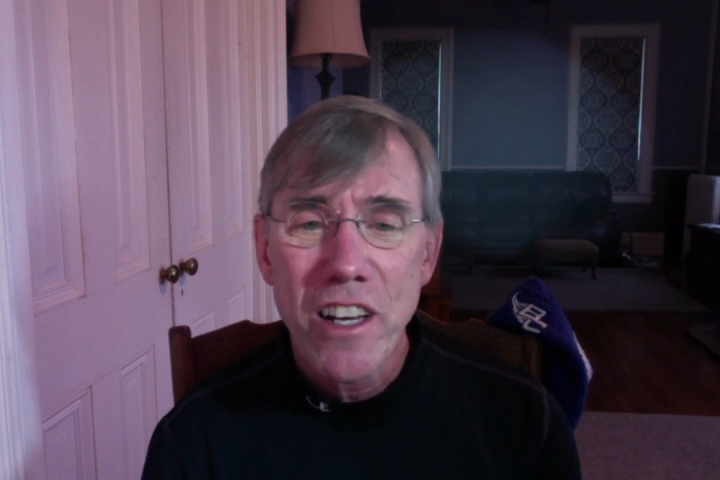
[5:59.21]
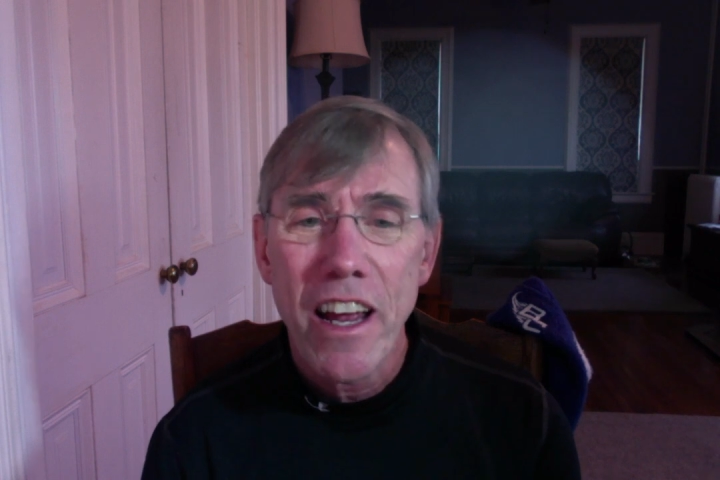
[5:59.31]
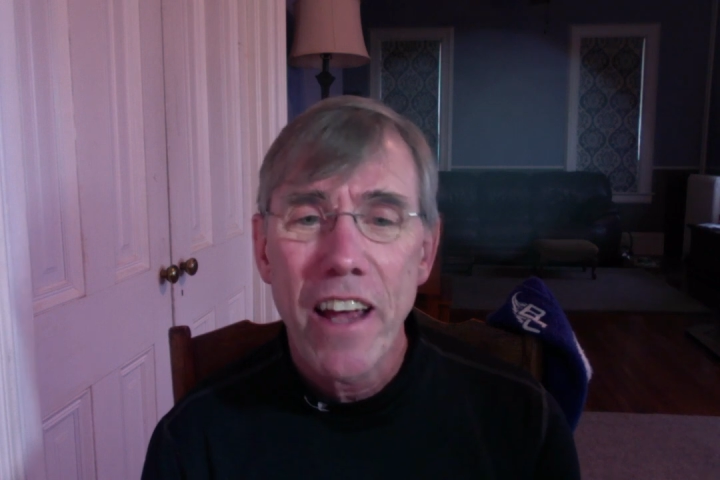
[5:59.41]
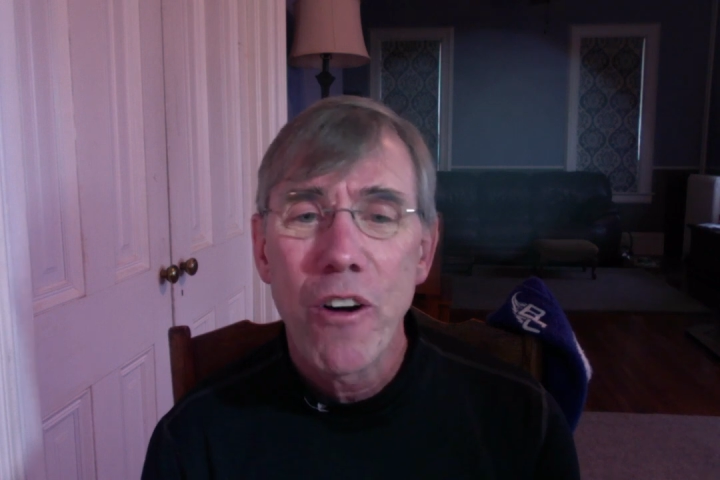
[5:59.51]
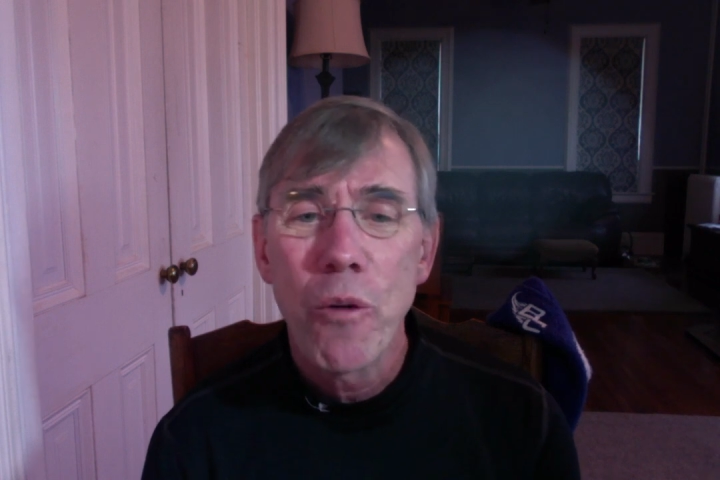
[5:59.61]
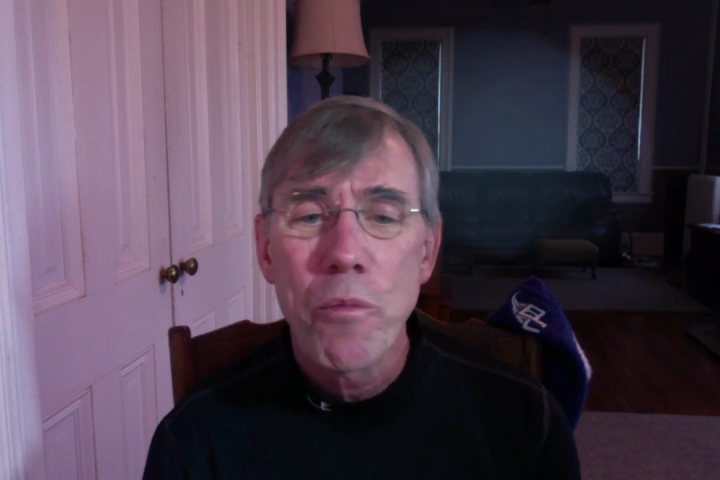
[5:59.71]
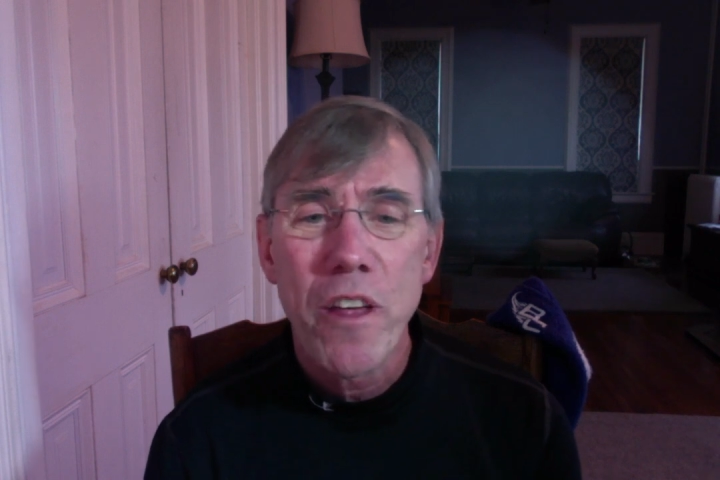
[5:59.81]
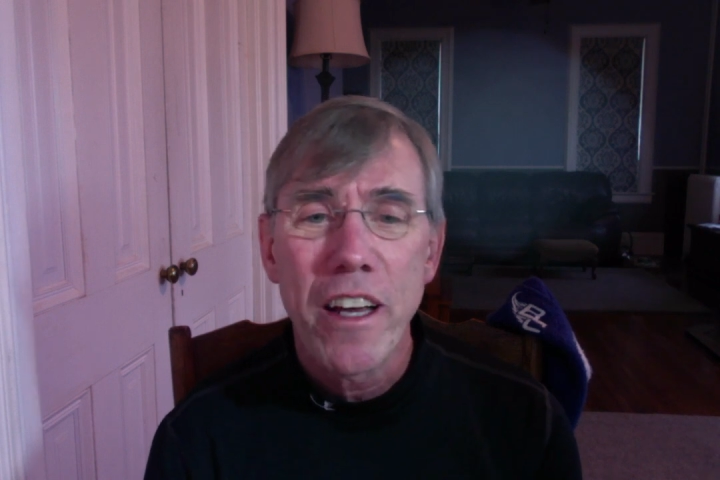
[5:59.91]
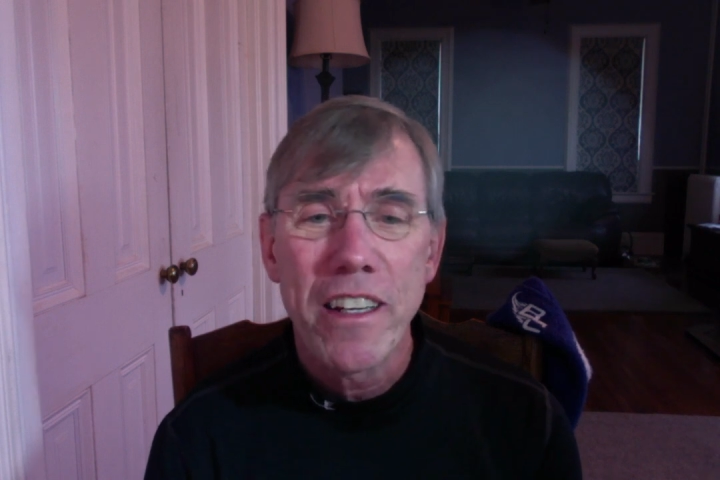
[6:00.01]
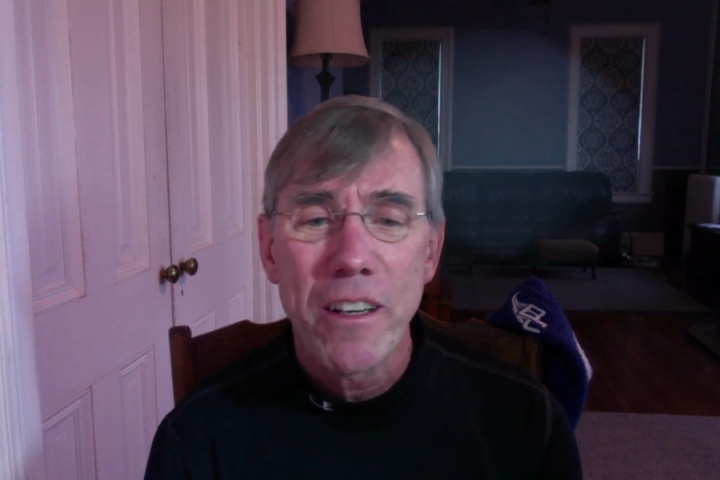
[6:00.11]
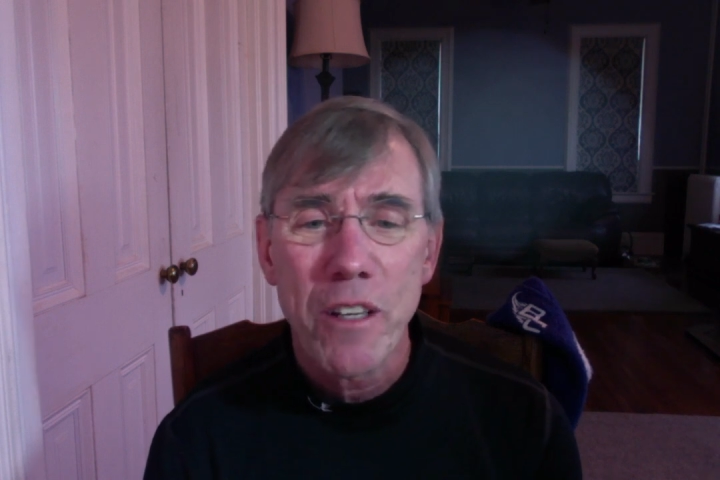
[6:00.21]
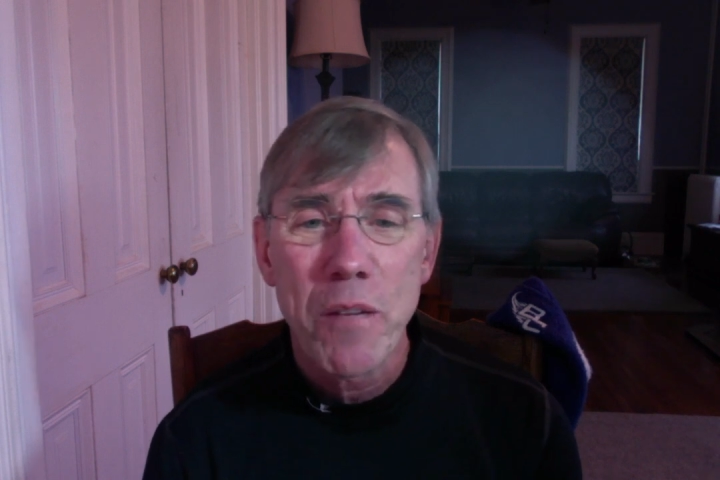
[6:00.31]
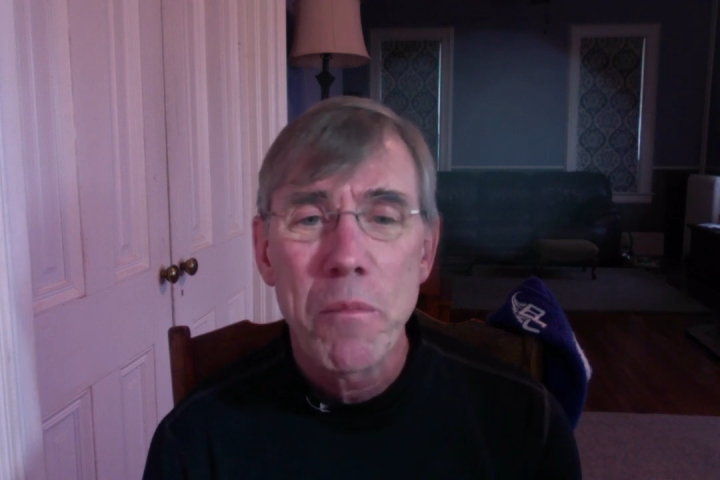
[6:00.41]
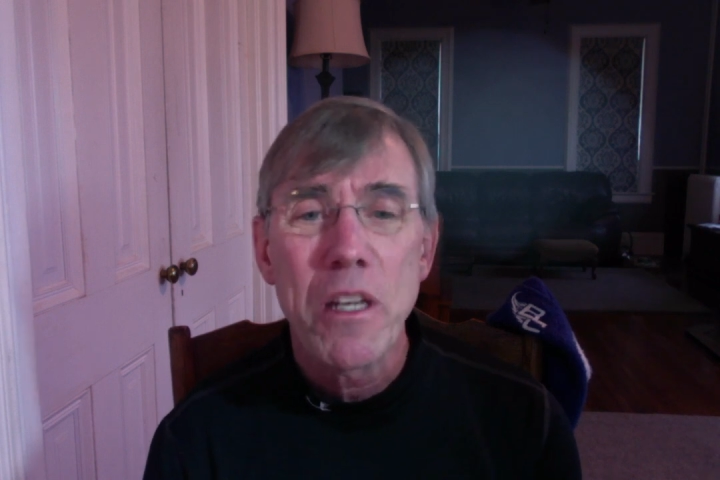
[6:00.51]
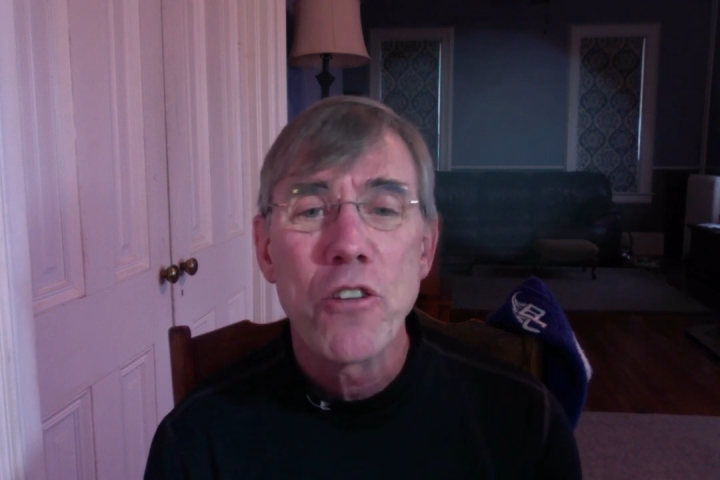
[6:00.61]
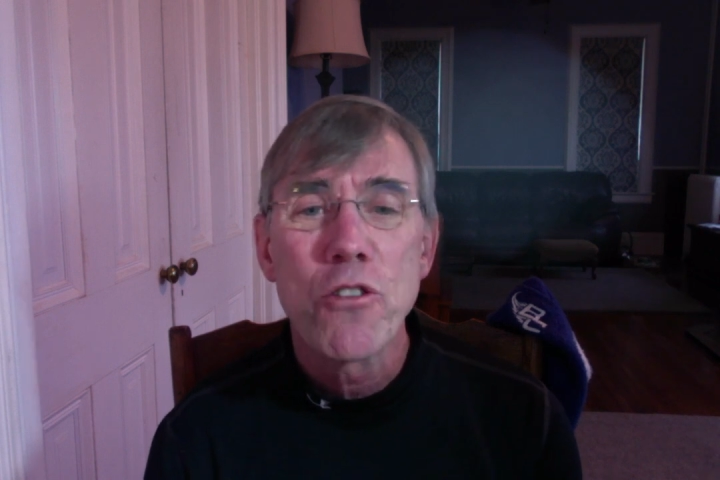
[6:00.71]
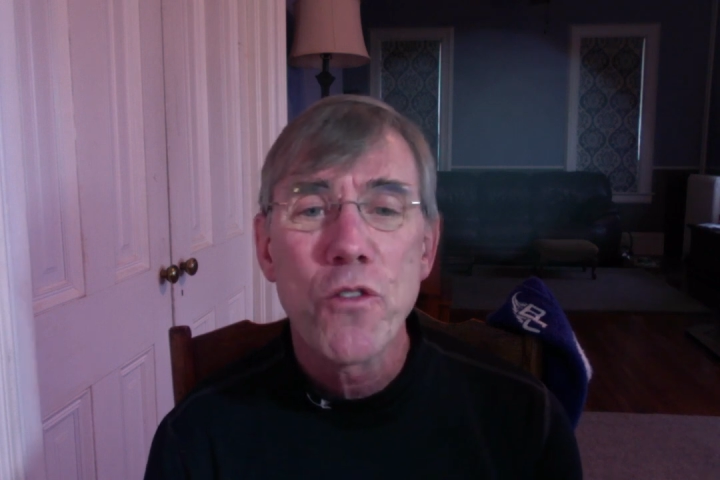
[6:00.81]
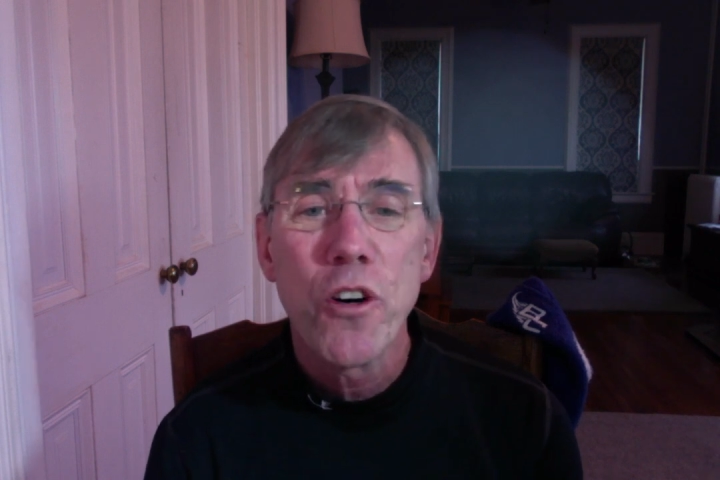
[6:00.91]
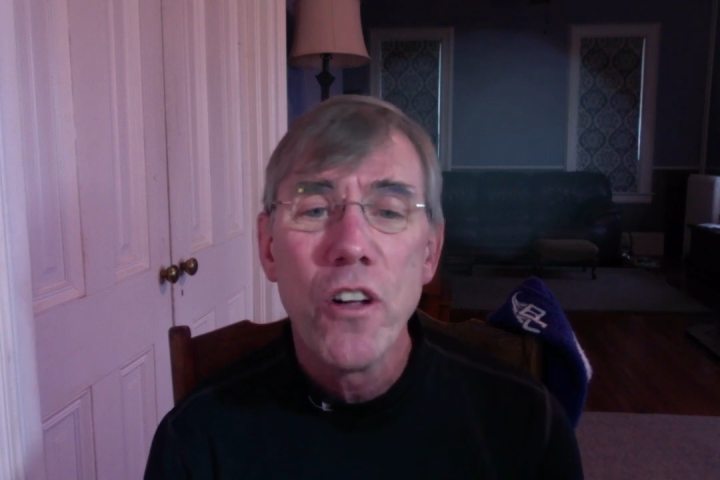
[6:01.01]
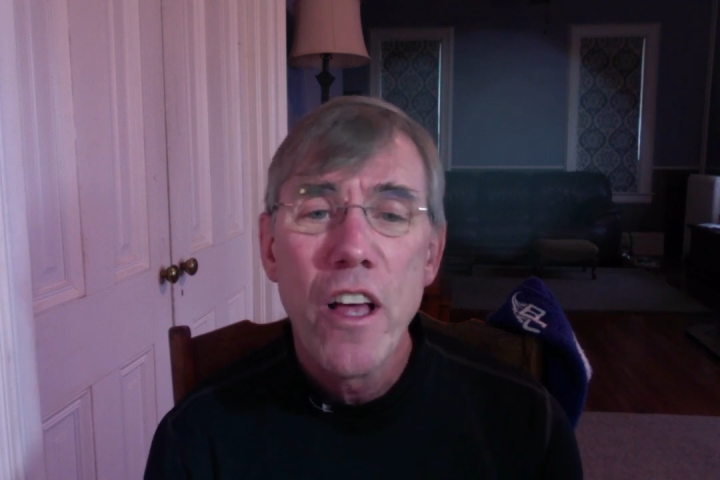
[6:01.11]
and I hope that it can be
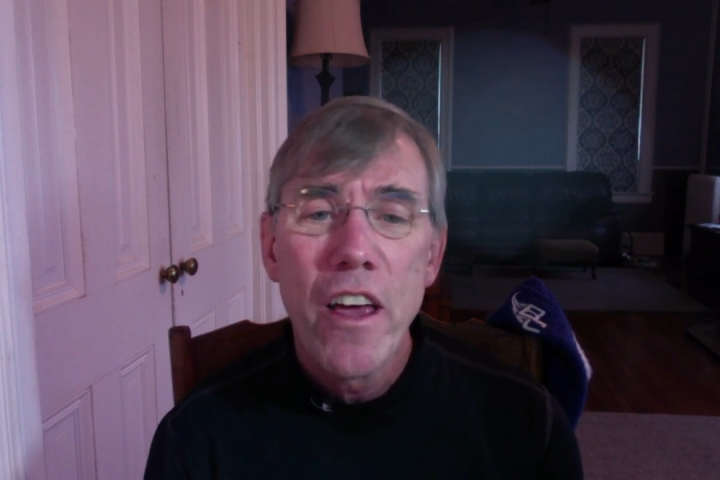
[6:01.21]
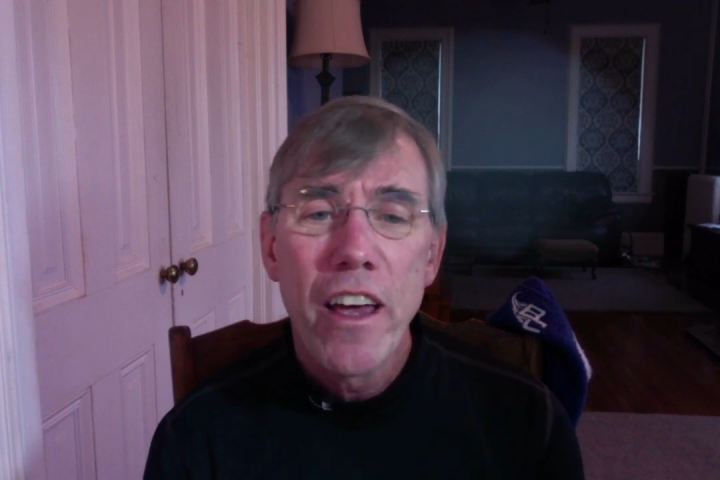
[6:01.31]
useful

========================

## Aim of the task
Restate the records above in full and word for word, but do not carry over any pictures.

## Exercise result
[5:59.21]
[5:59.31]
[5:59.41]
[5:59.51]
[5:59.61]
[5:59.71]
[5:59.81]
[5:59.91]
[6:00.01]
[6:00.11]
[6:00.21]
[6:00.31]
[6:00.41]
[6:00.51]
[6:00.61]
[6:00.71]
[6:00.81]
[6:00.91]
[6:01.01]
[6:01.11]
and I hope that it can be
[6:01.21]
[6:01.31]
useful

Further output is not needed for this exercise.